Rozdział 2

1K 68 1
                                    

                                                                                      -Jaś-

Obudził mnie beznadziejny odgłos budzika ustawionego na 8.00. Wyplątałem się z ciepłej pościeli, wziąłem ubrania i ruszyłem do toalety wykonać poranną rutynę. Wziąłem prysznic i ubrałem się. Wyszedłem z pomieszczenia i udałem się do kuchni. Zrobiłem sobie śniadanie. Po zakończonym posiłku postanowiłem nagrać odcinek na YT. Była jeszcze wczesna godzina, ale musiałem się spieszyć, bo na 10.15 umówiłem się z kumplami na wyjście i zwiedzenie nowej pizzerii "Freddy Frezber's Pizza".

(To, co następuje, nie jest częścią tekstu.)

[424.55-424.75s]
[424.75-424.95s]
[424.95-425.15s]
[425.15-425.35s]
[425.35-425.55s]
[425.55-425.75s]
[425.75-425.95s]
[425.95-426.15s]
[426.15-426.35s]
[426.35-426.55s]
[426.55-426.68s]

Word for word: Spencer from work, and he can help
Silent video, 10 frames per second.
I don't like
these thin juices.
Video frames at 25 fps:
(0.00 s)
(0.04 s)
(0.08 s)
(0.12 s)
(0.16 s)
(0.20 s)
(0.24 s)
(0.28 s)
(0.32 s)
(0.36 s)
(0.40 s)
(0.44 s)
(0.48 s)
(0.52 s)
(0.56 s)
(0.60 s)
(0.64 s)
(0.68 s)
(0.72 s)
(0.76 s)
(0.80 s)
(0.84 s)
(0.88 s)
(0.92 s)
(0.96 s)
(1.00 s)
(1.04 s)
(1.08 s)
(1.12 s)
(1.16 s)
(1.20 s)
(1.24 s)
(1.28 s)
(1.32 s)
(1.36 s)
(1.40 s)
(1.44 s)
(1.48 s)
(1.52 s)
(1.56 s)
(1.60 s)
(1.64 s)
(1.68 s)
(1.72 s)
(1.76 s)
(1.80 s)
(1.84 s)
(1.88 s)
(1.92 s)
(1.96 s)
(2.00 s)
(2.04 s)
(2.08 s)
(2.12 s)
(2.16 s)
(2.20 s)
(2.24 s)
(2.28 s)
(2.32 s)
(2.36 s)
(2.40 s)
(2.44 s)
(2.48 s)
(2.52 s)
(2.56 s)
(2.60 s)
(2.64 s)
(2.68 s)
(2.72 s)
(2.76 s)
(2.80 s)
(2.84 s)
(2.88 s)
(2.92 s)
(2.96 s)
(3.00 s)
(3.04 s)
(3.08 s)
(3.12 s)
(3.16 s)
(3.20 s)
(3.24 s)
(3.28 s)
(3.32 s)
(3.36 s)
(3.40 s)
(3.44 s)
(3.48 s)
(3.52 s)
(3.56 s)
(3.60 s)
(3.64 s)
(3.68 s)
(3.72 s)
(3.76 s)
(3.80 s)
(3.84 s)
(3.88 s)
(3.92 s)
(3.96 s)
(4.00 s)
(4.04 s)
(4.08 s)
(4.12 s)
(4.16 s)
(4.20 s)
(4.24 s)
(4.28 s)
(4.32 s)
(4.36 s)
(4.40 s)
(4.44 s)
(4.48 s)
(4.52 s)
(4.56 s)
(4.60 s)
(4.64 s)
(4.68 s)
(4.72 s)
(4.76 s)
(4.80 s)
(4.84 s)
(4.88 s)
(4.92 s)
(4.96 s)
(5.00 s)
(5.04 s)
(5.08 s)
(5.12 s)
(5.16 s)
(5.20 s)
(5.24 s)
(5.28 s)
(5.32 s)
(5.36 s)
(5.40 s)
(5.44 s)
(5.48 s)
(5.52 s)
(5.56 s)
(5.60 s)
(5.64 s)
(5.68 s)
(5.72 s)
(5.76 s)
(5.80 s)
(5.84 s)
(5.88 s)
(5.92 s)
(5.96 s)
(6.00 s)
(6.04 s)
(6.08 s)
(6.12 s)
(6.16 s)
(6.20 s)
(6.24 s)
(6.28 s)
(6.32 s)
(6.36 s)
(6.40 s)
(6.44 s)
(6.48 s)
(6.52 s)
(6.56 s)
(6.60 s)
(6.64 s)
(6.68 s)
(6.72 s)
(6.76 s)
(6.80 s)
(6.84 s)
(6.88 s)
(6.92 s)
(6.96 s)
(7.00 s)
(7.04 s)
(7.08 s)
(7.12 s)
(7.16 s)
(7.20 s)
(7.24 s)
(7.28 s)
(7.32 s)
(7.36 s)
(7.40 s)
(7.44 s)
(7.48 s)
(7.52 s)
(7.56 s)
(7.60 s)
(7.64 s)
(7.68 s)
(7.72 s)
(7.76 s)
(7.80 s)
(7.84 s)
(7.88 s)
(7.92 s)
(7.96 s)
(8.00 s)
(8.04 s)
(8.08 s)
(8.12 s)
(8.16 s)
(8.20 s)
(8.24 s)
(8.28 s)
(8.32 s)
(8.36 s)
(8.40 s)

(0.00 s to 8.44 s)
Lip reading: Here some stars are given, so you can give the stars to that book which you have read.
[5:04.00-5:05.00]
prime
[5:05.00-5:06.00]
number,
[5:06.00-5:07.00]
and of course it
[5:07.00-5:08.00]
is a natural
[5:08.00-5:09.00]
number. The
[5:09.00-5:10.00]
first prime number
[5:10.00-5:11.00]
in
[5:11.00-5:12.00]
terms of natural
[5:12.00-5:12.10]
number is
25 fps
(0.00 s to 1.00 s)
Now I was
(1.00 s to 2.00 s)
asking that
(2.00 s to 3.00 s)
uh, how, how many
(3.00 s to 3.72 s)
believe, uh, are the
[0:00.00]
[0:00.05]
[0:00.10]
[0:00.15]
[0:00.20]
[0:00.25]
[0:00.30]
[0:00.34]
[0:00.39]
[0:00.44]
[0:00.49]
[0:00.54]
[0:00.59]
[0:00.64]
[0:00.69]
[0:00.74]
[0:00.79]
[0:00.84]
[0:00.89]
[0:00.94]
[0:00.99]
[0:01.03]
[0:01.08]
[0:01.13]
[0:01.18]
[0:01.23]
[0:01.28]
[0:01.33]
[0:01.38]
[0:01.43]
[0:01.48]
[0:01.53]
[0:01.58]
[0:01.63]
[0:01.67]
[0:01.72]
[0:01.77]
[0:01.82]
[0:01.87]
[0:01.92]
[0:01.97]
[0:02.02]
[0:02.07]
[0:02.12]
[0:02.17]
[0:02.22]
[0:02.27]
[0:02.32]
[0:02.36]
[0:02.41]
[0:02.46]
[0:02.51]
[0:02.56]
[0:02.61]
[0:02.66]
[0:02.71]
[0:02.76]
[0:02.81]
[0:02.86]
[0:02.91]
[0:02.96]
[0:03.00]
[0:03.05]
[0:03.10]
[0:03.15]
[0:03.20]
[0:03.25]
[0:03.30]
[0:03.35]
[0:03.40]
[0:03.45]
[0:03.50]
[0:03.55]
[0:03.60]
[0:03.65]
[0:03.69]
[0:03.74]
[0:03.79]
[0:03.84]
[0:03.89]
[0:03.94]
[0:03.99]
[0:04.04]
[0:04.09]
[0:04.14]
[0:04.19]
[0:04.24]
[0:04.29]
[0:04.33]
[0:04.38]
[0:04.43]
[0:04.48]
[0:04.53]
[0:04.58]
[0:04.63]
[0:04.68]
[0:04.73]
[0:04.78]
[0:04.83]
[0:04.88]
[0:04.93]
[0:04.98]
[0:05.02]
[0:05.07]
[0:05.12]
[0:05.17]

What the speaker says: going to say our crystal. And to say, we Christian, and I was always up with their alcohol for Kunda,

Około 10.00 skończyłem nagrywać i zadzwonił mój telefon.

-Halo.- odebrałem

-Hej Jasiek-był to mój przyjaciel Remek.

-No co tam mordo?-

-Słuchaj, jesteś już gotowy do wyjścia do tej pizzerii?-

-No tak, a coś cie stało?-

- Nie,nie po prostu wyjdziemy wcześniej, bo do tej pizzerii to kawałek stąd-

-No spoko to podzwoń jeszcze do chłopaków i przyjdźcie pod mój blok. Ok?-

-Jasne, to będziemy za jakieś 5 min-

-OK.Pa-

-Pa.-rozłączyłem się, ubrałem kurtkę i buty wróciłem jeszcze po telefon i zszedłem na dół.Czekałem jakieś 2 minuty i przyszli chłopaki. Następnie ruszyliśmy w stronę pizzerii.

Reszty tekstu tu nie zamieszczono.